Com o hábito de leitura diária matinal do noticiário desde o tempo que era assinante de jornais impressos e hoje facilitado com os aplicativos digitais, possibilitou-me aprofundar assuntos de interesse, como a notícia da pesquisa “Percepções sobre o racismo no Brasil”, divulgada no último dia 27, a qual aponta o ambiente escolar como um dos principais palcos da violência racial no Brasil.
De imediato, me veio o conceito de que a educação se dá na escola, entretanto também em muitos outros lugares, podendo ser com a ajuda de outras pessoas, mas também por insights – alguém com a capacidade de entender verdades escondidas – aprendemos ou ensinamos.
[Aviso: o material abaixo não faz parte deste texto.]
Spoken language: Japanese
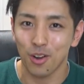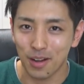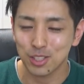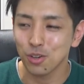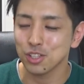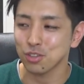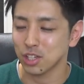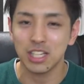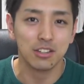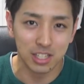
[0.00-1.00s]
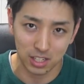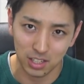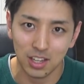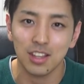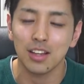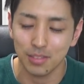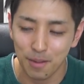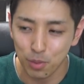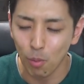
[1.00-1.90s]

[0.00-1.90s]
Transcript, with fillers: 俺は。そういうちょっとひねくれた人間なんで。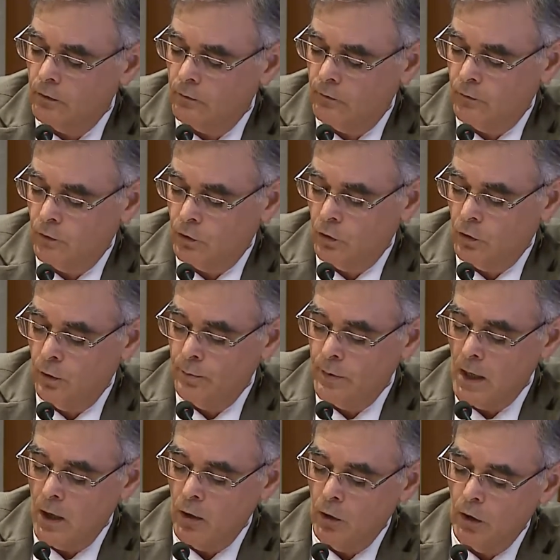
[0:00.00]

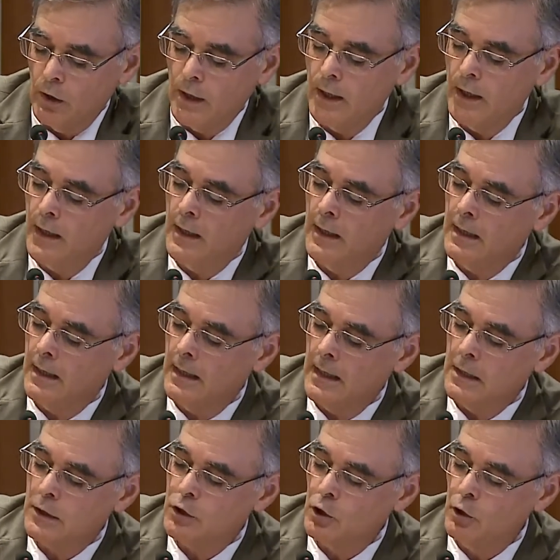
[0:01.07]
fotocopiado el,
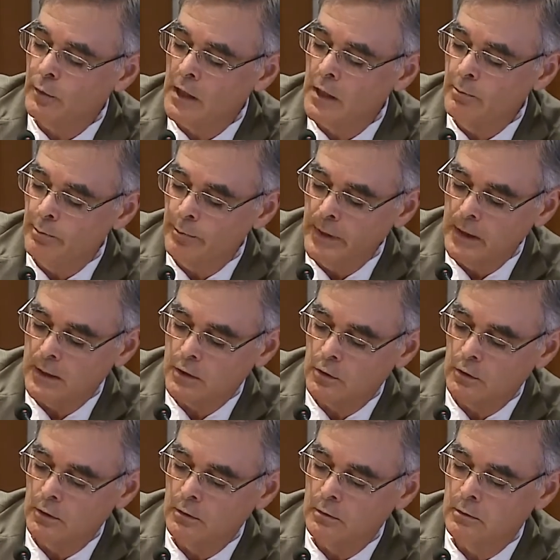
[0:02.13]
el
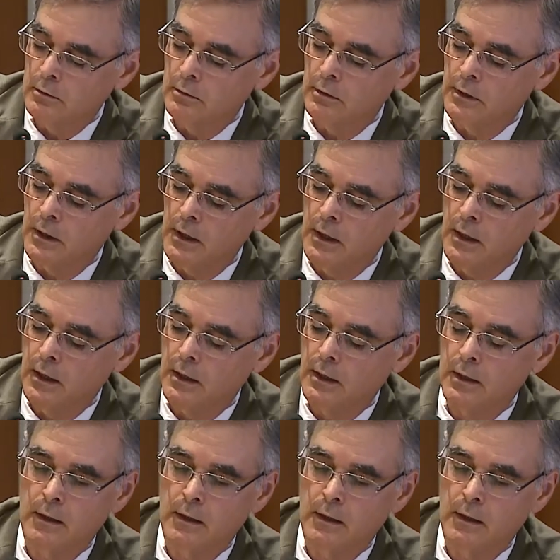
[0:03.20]
sobreimpreso de,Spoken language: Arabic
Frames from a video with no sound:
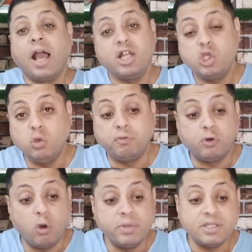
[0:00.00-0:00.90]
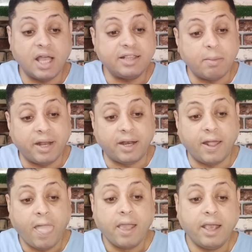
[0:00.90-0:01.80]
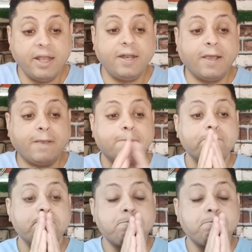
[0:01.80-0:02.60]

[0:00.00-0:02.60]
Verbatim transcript: هنشوف جوميز اتمنى انك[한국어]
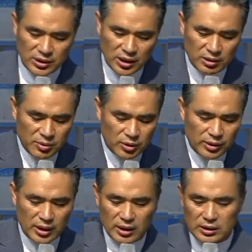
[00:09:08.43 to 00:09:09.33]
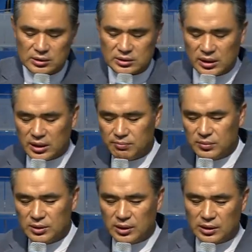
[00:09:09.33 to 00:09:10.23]
네 명의
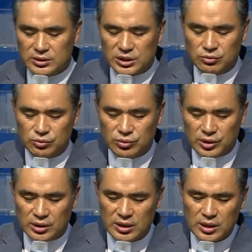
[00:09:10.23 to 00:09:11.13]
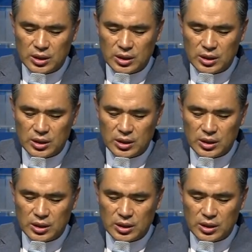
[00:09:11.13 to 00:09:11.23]
사람들이 친구들이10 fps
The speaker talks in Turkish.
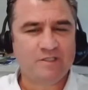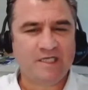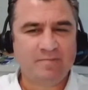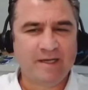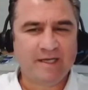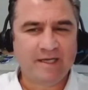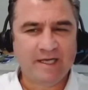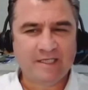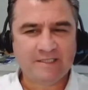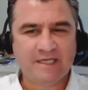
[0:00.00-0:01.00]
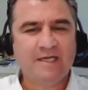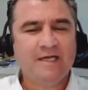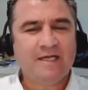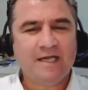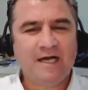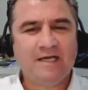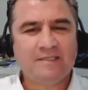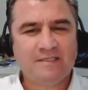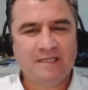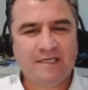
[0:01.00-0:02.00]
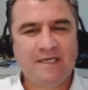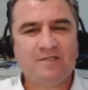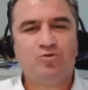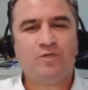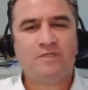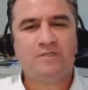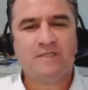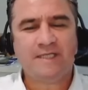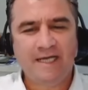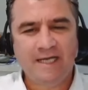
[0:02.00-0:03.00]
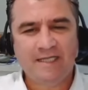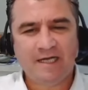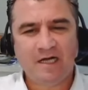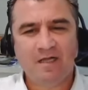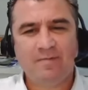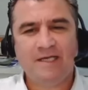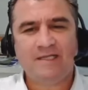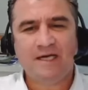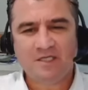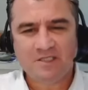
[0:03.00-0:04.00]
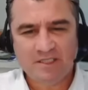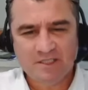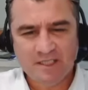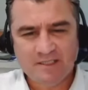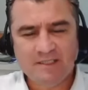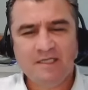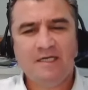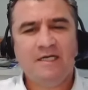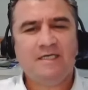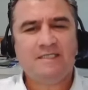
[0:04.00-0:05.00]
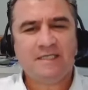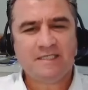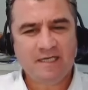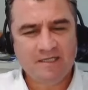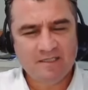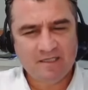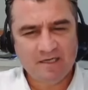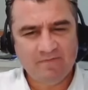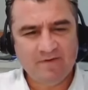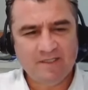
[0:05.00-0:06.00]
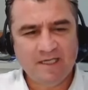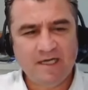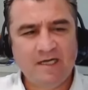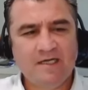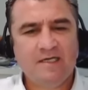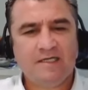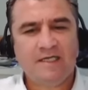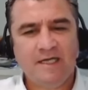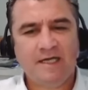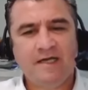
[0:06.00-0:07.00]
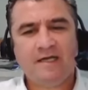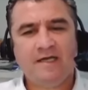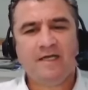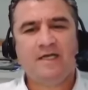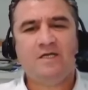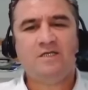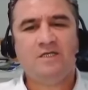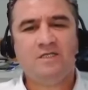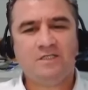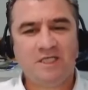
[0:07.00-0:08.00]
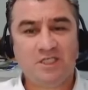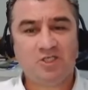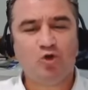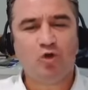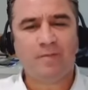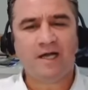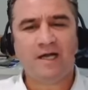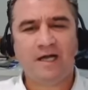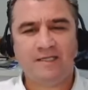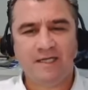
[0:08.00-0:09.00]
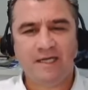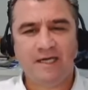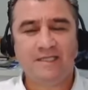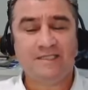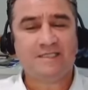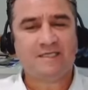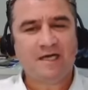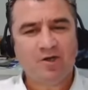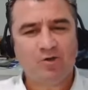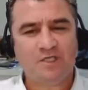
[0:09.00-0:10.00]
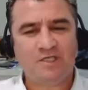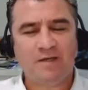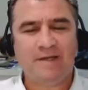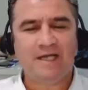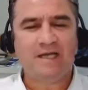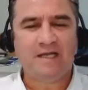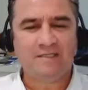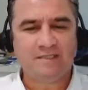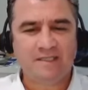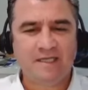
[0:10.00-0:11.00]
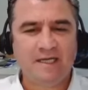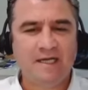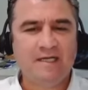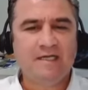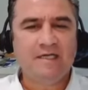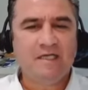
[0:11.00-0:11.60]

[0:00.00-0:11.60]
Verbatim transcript: gözetmek gerekecek. Yani aslında yine Türk TL'de kalmayı tercih edeceğiz. Hisse senedi tarafını da yine e, seçici olmak kaydıyla istikrar olacağı beklentisiyle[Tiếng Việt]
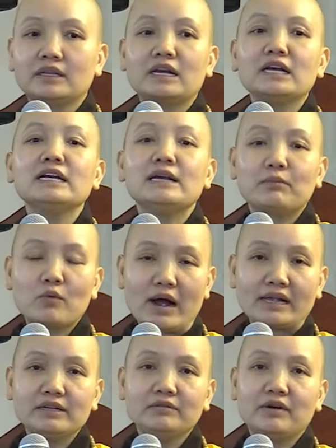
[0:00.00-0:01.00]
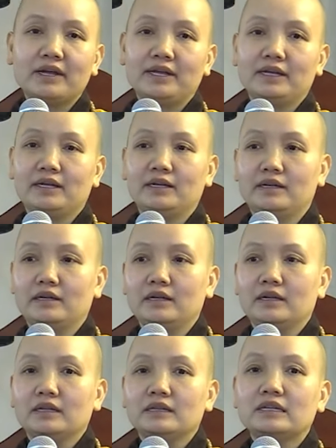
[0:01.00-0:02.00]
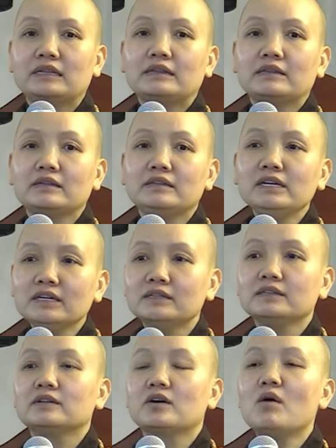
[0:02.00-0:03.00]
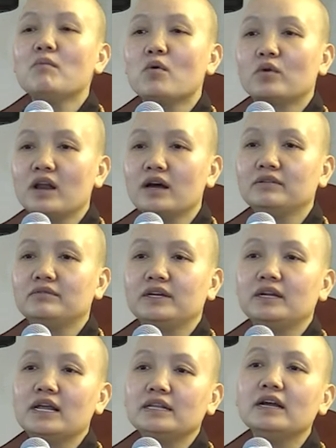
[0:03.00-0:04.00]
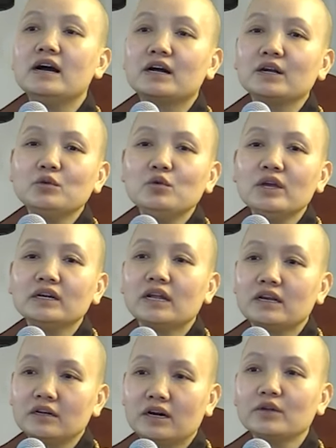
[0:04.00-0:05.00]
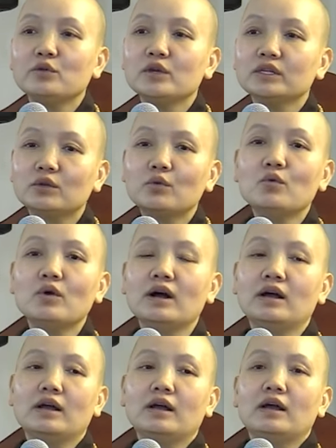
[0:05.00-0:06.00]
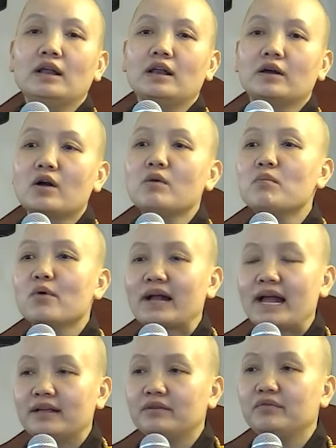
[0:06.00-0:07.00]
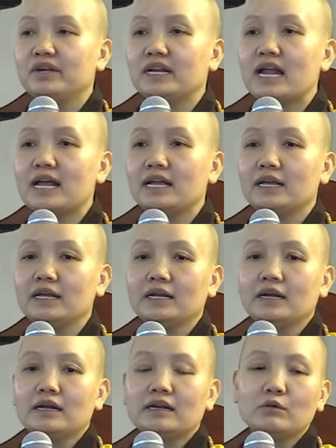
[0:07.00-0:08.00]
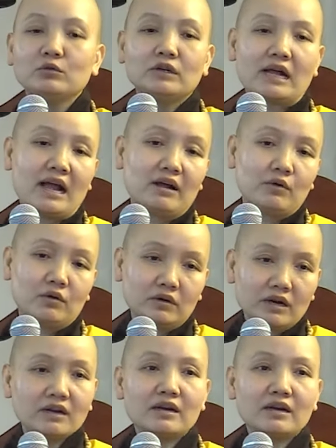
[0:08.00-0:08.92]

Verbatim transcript: Thì cái nghiệp quả như vậy. Thì nhưng có một lần vị này nhờ cái duyên này, được cái duyên tu á, là có một ngày vị này nấu thức ăn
Então, a violência racial, protagonizada por pessoas racistas, ocorre onde há convívio de pessoas em nossa sociedade.
Nela que é predominantemente racista, machista e homofóbica, torna-se inevitável, no ambiente escolar, refletir todas essas matizes, até porque nela o convívio é coletivo, diário e na escola está depositada a missão de possibilitar acesso a conhecimentos.
Daí a escola acumula mais uma missão, a de transformar esses indivíduos e também, ao mesmo tempo, se transformar, buscando reverter tais valores, visando despertar a essência humana não alienada, através de uma relação adequada e respeitosa entre pessoas.
Para isso ocorrer todos na escola precisam perseverar valorizando os conhecimentos ofertados nos planos de ensino e lá não há porque ensinar racismo, mas sim combatê-lo.
Parece fácil, mas desde os profissionais da educação, comunidade escolar – alunos, pais e responsáveis, servidores escolares – precisam se convencer da necessidade de adotarem uma educação humanizada – antirracista, antimachista e anti-homofóbica. Isso desde a educação infantil com um currículo descolonial, debatendo as relações étnico-raciais, o machismo e a homofobia. Que sociedade vivemos?
Para começar basta, com senso crítico, avaliar o Anuário de Segurança Pública de 2022 que aponta o aumento dos índices em mais de 50% nos registros de racismo e homofobia: foram 2.458 ocorrências de crimes por preconceito de raça ou cor e outros 488 registros de homofobia ou transfobia e, ainda, o anuário aponta que mais de 2,3 mil pessoas LGBTQIA+ foram agredidas no Brasil no ano passado.
Especificamente sobre o racismo o IPEC divulgou recentemente uma pesquisa em que 51% dos entrevistados disseram que já presenciaram alguma situação de racismo e 81% que enxergam o Brasil como um país racista.
O machismo brasileiro aparece também na diferença dos salários entre homens e mulheres, na mesma função. A mulher branca tem salário médio equivalente a 76,3 % do ganho de homens brancos e a mulher negra tem o equivalente a 49,5 %, conforme dados da Pesquisa Nacional por Amostra de Domicílios (PNAD) e do IBGE.
Um dado importante que equipara homens e mulheres negras aos brancos está na distribuição de trabalhadores com ensino superior na administração do ensino público, entretanto, é o segmento de trabalhadores que tem a menor remuneração. Neste caso, tanto os homens como as mulheres negras ocupam vagas na mesma quantidade que os correspondentes brancos (PNAD-2020).
A presença da homofobia evidencia-se na sociedade, fora da educação formal – escola, diante do combate aos atos discriminatórios no Código Brasileiro de Justiça Desportiva que, em seu artigo 43-G, enquadra práticas relacionadas a preconceito em razão de origem étnica, raça, sexo, cor, idade, condição de pessoa idosa ou portadora de deficiência. Clubes brasileiros são punidos com jogos sem público quando comprovado tais atos realizados pelos seus torcedores em seus estádios de futebol.
Diante desse cenário nas escolas, nos estádios, nas ruas, no ônibus, enfim na sociedade em geral a violência racial, machista e homofóbica, infelizmente, ocorre no cotidiano e pelos indicadores acima vem aumentando. O fundamental é combatê-la e o ambiente escolar certamente também é mais um palco para tanto.
Essio Minozzi Jr. licenciado em Matemática e Pedagogia, Pós-Graduado em Gestão Educacional – UNICAMP e Ciências e Técnicas de Governo – FUNDAP, foi vereador e secretário da Educação de Mairiporã.